James Aronson
Born1915
Died1988
NationalityAmerican
Alma materHarvard College, Columbia University Graduate School of Journalism
OccupationJournalist

James Aronson (1915–1988) was an American journalist. He founded the National Guardian. He was a graduate of Harvard College and the Columbia University Graduate School of Journalism.

Career

Aronson, known as "Jim" to his friends,[1] worked at several publications prior to founding the National Guardian. He worked on the staffs of the Boston Evening Transcript, the New York Herald Tribune, the New York Post and The New York Times from 1946 to 1948.
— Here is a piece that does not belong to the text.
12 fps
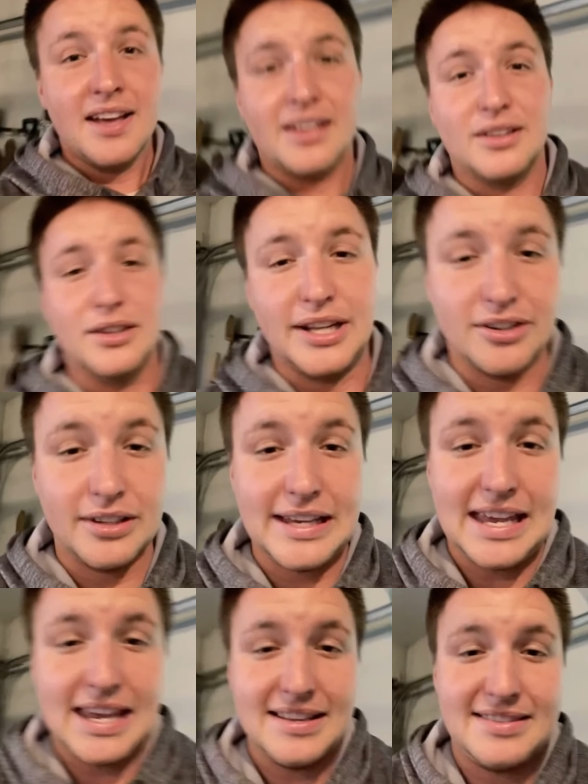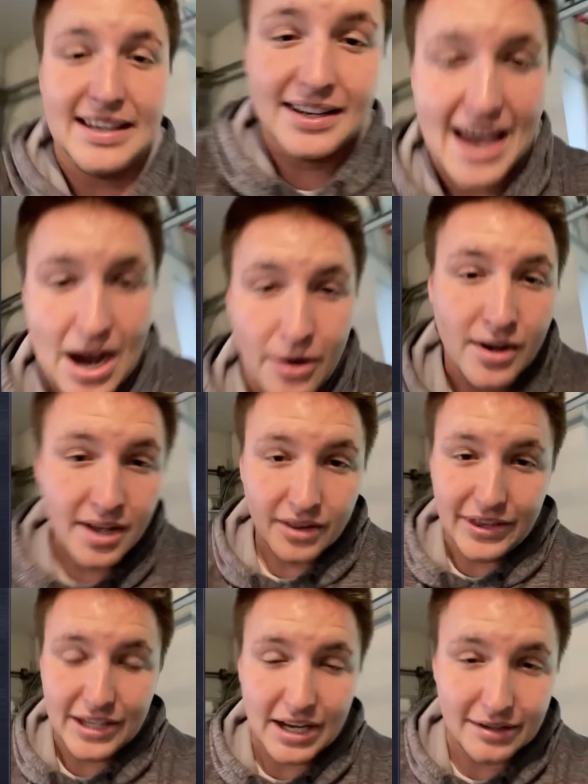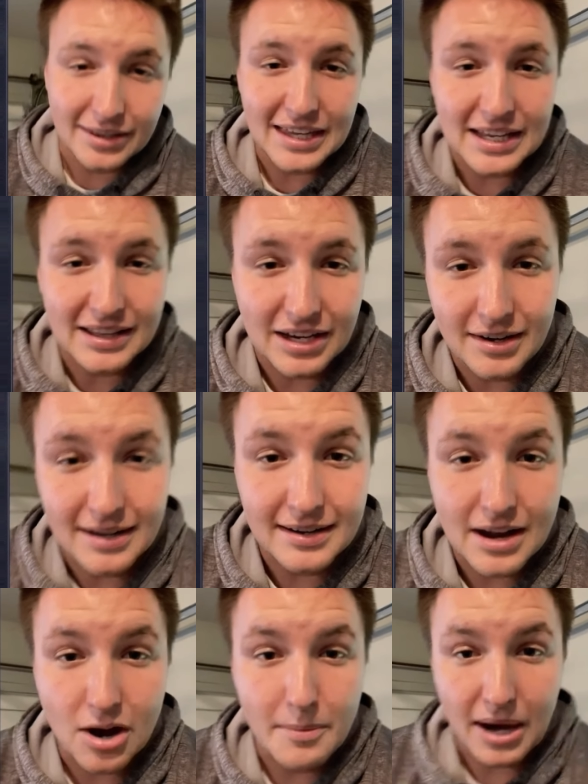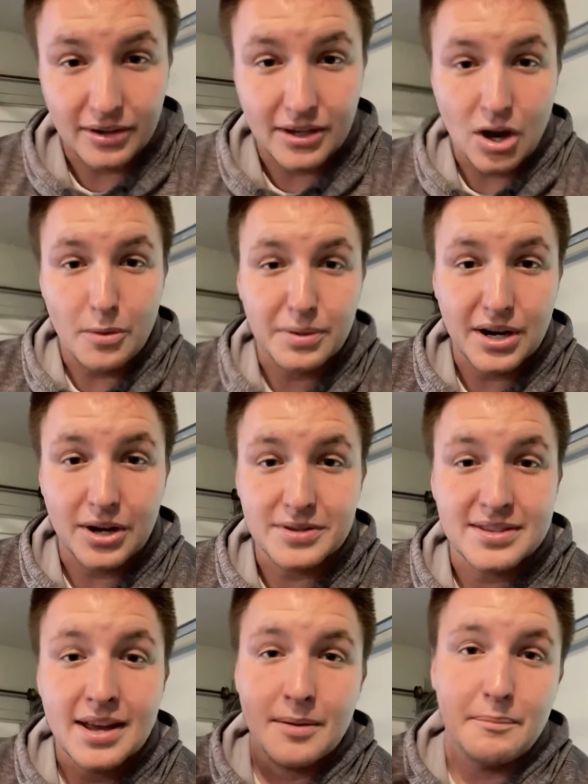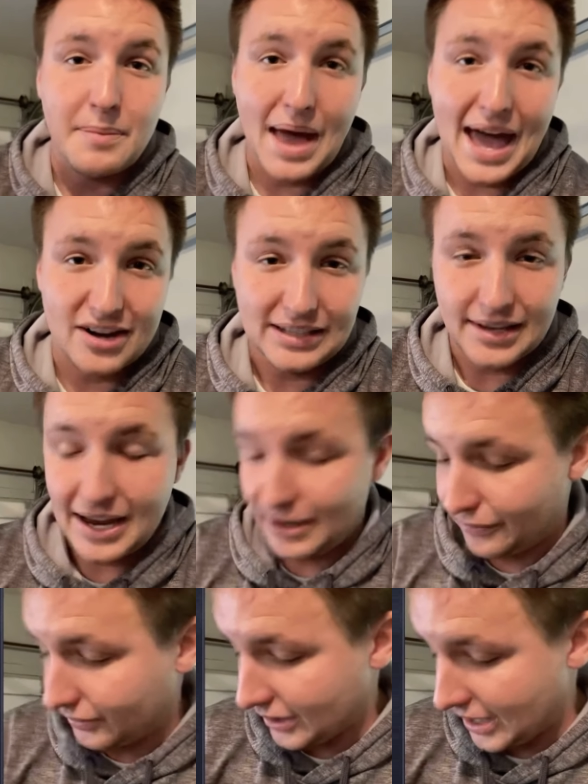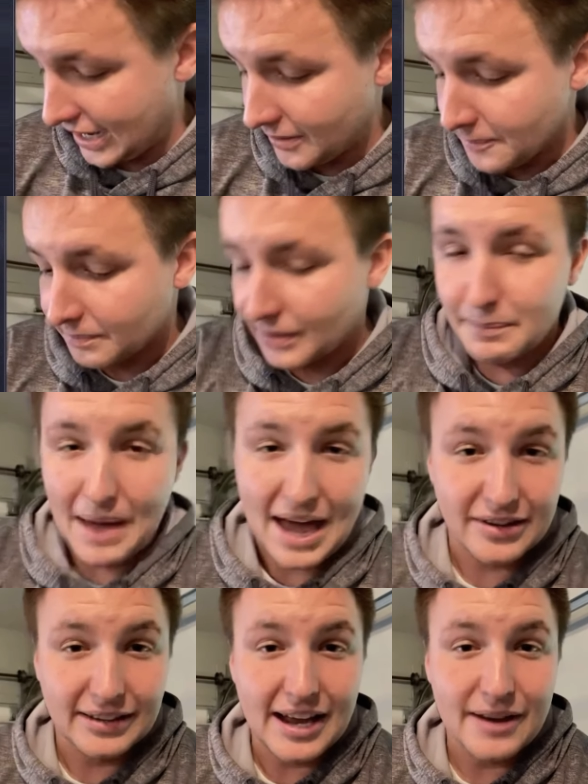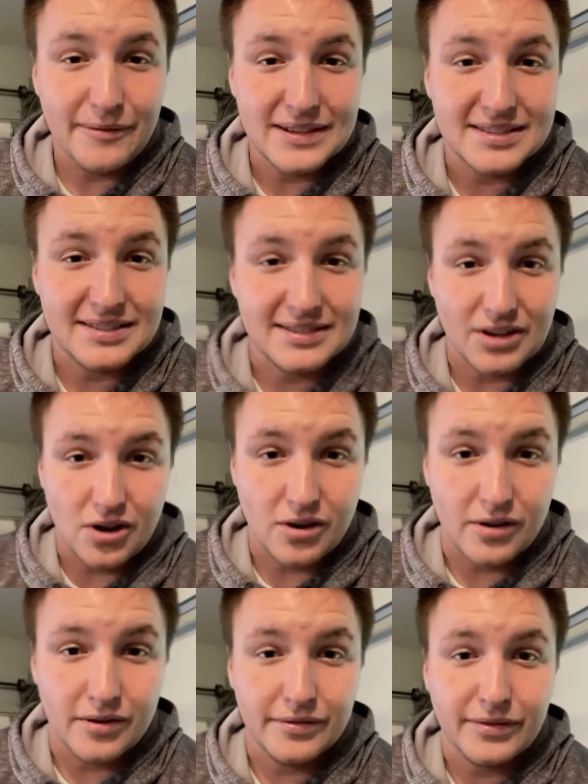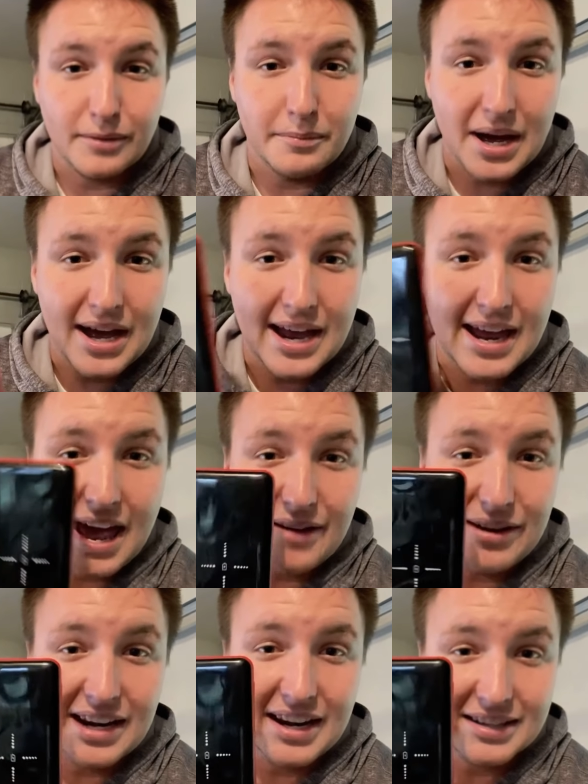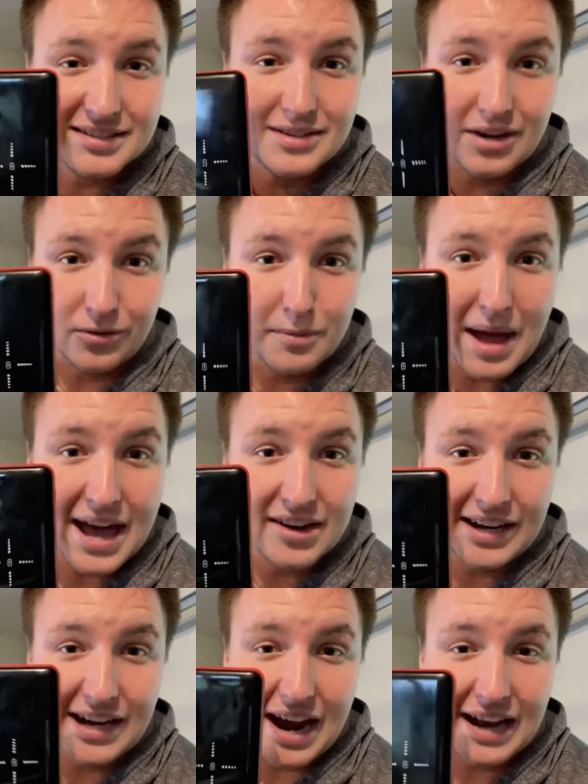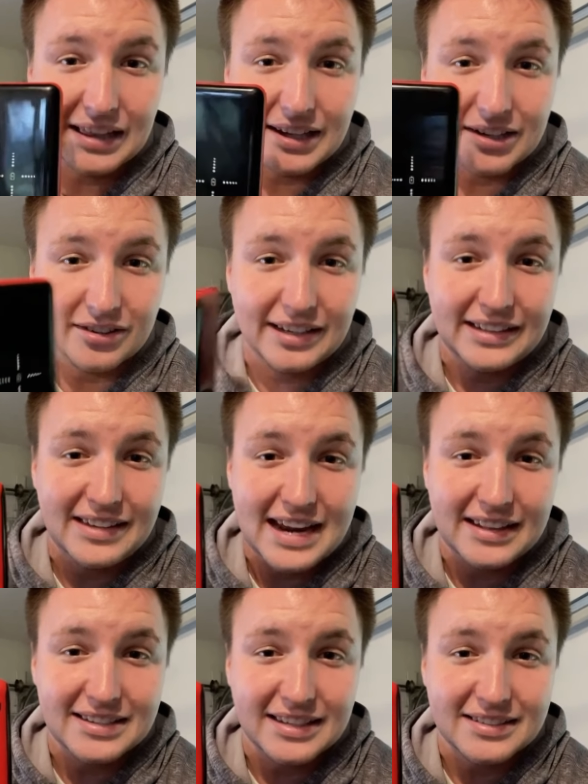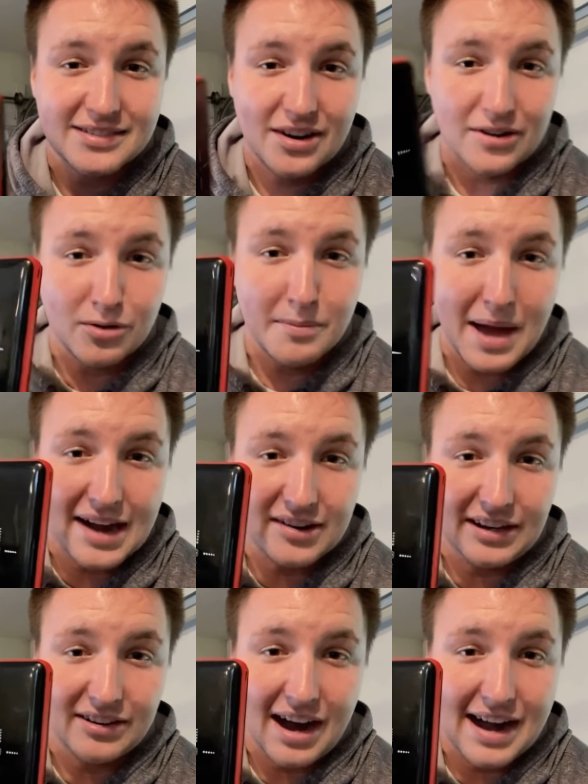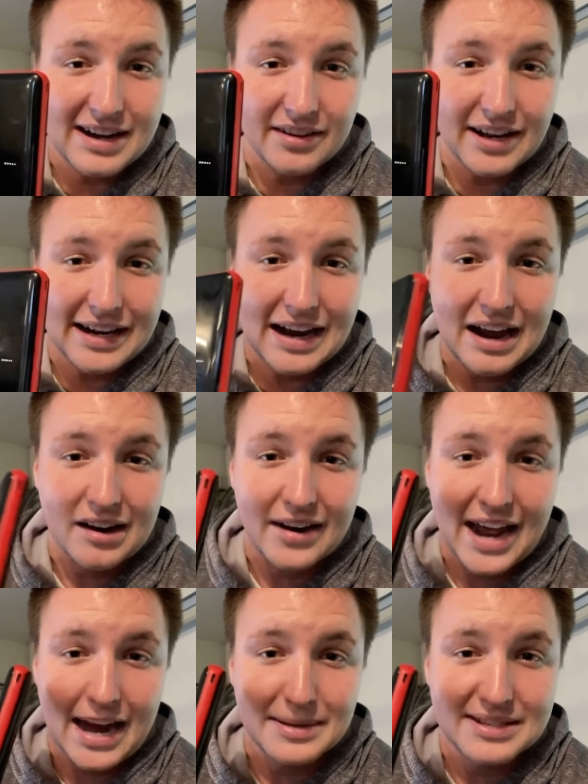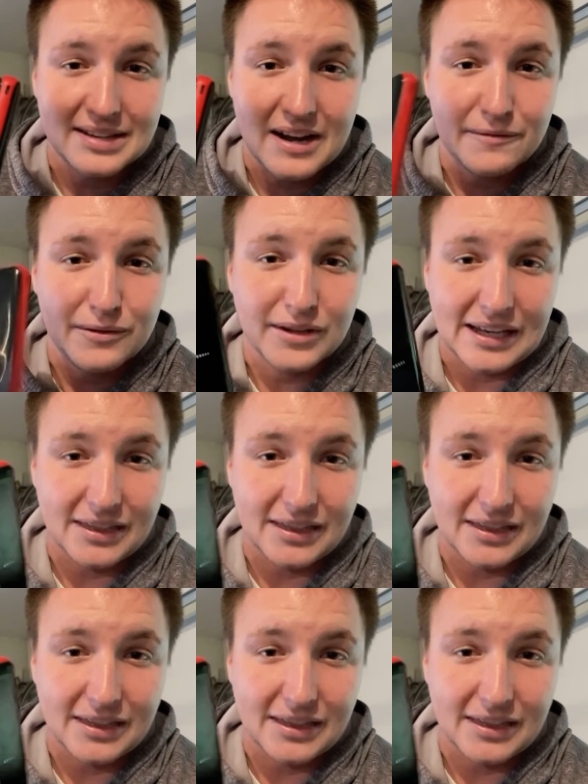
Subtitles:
Literally easy. Now, the other thing that you need to know about GoPros, battery life, right? Battery life is solved by having an external battery. I literally take this external battery right here that I got on Amazon for like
Aronson founded the National Guardian in 1949 with John T. McManus and Cedric Belfrage.[2] It continued publishing until 1992.

Aronson also worked as a professor at Hunter College of the City University of New York. In 1981 he was invited to mainland China to teach news-writing by the Chinese Academy of Social Sciences. Aronson was the first American to be invited to teach such classes since the Communists came to power in 1949. In China he found that the content and style were what the Maoist government wanted to change about Chinese journalism, not the purpose.

Works

  • The Press and the Cold War (1970)
  • Something to Guard: The Stormy Life of the National Guardian, 1948-1967. With Cedric Belfrage. New York: Columbia University Press, 1978.

References

  1. Neville, John (26 September 1995). The Press, the Rosenbergs, and the Cold War. Greenwood Publishing Group. p. 57. ISBN 978-0-275-94995-2 via Google Books.
  2. Cockburn, Alexander (17 April 1996). The Golden Age Is in Us: Journeys and Encounters. Verso. p. 176. ISBN 978-0-86091-664-2 via Google Books.